|
RSS Feed - WebSphere MQ Support
|
RSS Feed - Message Broker Support
|
Unexpected Port Issues |
« View previous topic :: View next topic » |
Author |
Message
|
vsathyan |
Posted: Mon Dec 29, 2014 9:50 pm Post subject: Unexpected Port Issues |
|
|
Centurion
Joined: 10 Mar 2014 Posts: 121
|
Hi all,
Lately, we are facing some port issues in our RedHat Linux 6.5 servers, MQ v7.5.0.2
Even though the back log is set to 100, its maxing out and the application faces connectivity issues to the queue manager. After we restart the listener, it works fine for some time and again the issue resurfaces.
If we set the backlog to 200 in qm.ini and start the queue manager, it maxes out at 201 and we have to restart the listener again.
This is occurring randomly on different applications connecting to MQ queue manager in Linux 6.5 and MQ 7.5.0.2.
Below is the output of ss -l command in the Linux server.
State Recv-Q Send-Q Local Address:Port Peer Address:Port
LISTEN 0 128 *:isoft-p2p *:*
LISTEN 0 100 *:33101 *:*
LISTEN 0 128 *:55149 *:*
LISTEN 0 100 *:33102 *:*
LISTEN 0 128 *:ssad *:*
LISTEN 0 128 *:33551 *:*
LISTEN 0 100 *:33103 *:*
LISTEN 0 128 *:sunrpc *:*
LISTEN 0 100 *:33104 *:*
LISTEN 0 128 *:8176 *:*
LISTEN 0 100 *:beacon-port *:*
LISTEN 0 2 127.0.0.1:findviatv *:*
LISTEN 0 128 *:ssh *:*
LISTEN 129 128 *:33501 *:*
If you observe the last line, the RecvQ is 129, where the application starts facing MQRC_HOST_NOT_AVAILABLE issue. After restarting the listener, the RecvQ becomes 0 and goes on increasing over a period of time (around 2 hours) and finally reaches the max value and app disconnects.
We checked with the network team, and they say the tuning parameters, keep alive etc are fine.
We also tried using a different port, same issue. This is occurring randomly with different applications connecting to MQ on different ports in different servers.
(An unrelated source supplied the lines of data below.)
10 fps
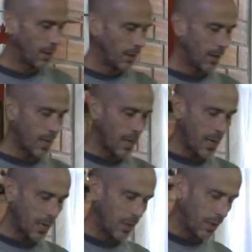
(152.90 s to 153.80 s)

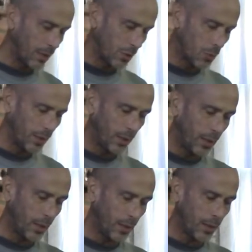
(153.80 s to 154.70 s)
And this one
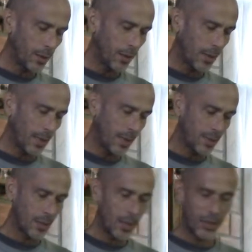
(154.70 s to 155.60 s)
here has
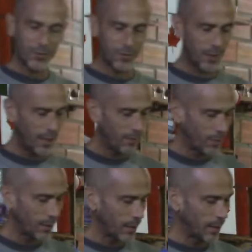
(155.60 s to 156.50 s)
a lot of
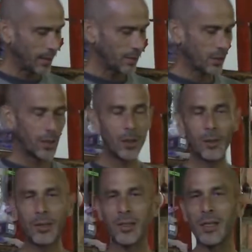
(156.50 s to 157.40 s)
flavor. It's called
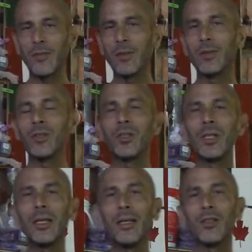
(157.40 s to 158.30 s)
7
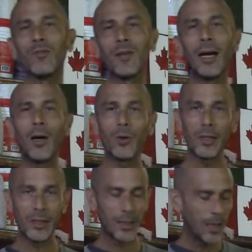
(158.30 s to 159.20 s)
seeds flour.
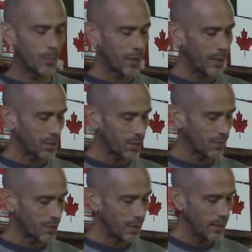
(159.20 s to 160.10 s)
It's a combination of
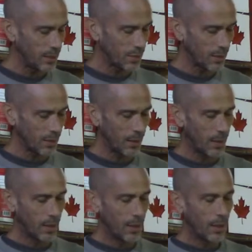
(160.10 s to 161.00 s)
seeds.
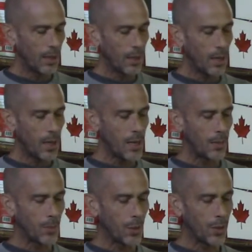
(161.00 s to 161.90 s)
And
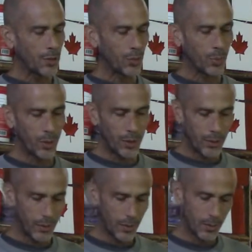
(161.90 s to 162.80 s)
I'm going to put
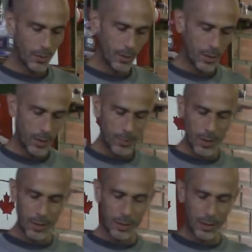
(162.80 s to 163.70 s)
about
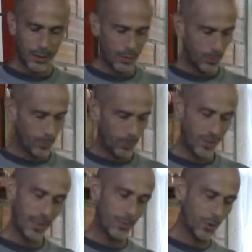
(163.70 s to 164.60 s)
a
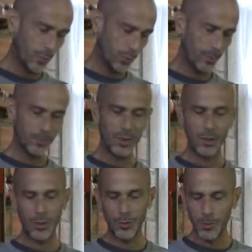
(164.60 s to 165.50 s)
tablespoon,
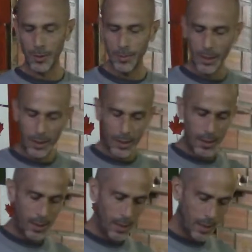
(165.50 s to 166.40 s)
excuse me.
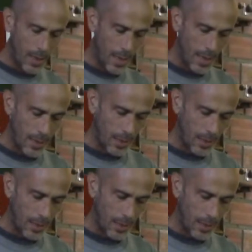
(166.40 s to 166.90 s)
And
Have anyone faced this kind of issue earlier?
Thanks in advance. |
|
Back to top |
|
 |
fjb_saper |
Posted: Tue Dec 30, 2014 4:15 am Post subject: |
|
|
 Grand High Poobah
Joined: 18 Nov 2003 Posts: 20756 Location: LI,NY
|
what is your value for max channels and max active channels in qm.ini ?  _________________ MQ & Broker admin |
|
Back to top |
|
 |
PaulClarke |
Posted: Tue Dec 30, 2014 6:30 am Post subject: |
|
|
 Grand Master
Joined: 17 Nov 2005 Posts: 1002 Location: New Zealand
|
This seems very odd. There is very little that happens in MQ between the receiving a notification from the listen() and the TCP accept() call. Sockets should not stay on the queue for long. Unless, of course, there is something going wrong. I assume that you have checked ALL the MQ error logs? Have you tried running an MQ trace of the listener to see whether there is a blockage/bottleneck of some sort?
What I don't fully understand is that you seem to imply that the first 100 or so application connecting in work just fine and yet the back log is still fillling. I don't see how both can happen. Either MQ accepts the socket, and therefore processes it, so it is taken off the backlog or MQ has a problem issuing the accept which would lead to the backup you are seeing. However, in this case the applcation clearly wouldn't work. If you really are seeing this behaviour is it possible that we are looking at some sort of bug in the Linux stack?
Cheers,
Paul. _________________ Paul Clarke
MQGem Software
www.mqgem.com |
|
Back to top |
|
 |
mqjeff |
Posted: Tue Dec 30, 2014 6:33 am Post subject: |
|
|
Grand Master
Joined: 25 Jun 2008 Posts: 17447
|
Are all of the failing applications using the same general pattern for connecting to MQ ?
Do you see lots of left over clntconn or svrconn instances on the qmgr?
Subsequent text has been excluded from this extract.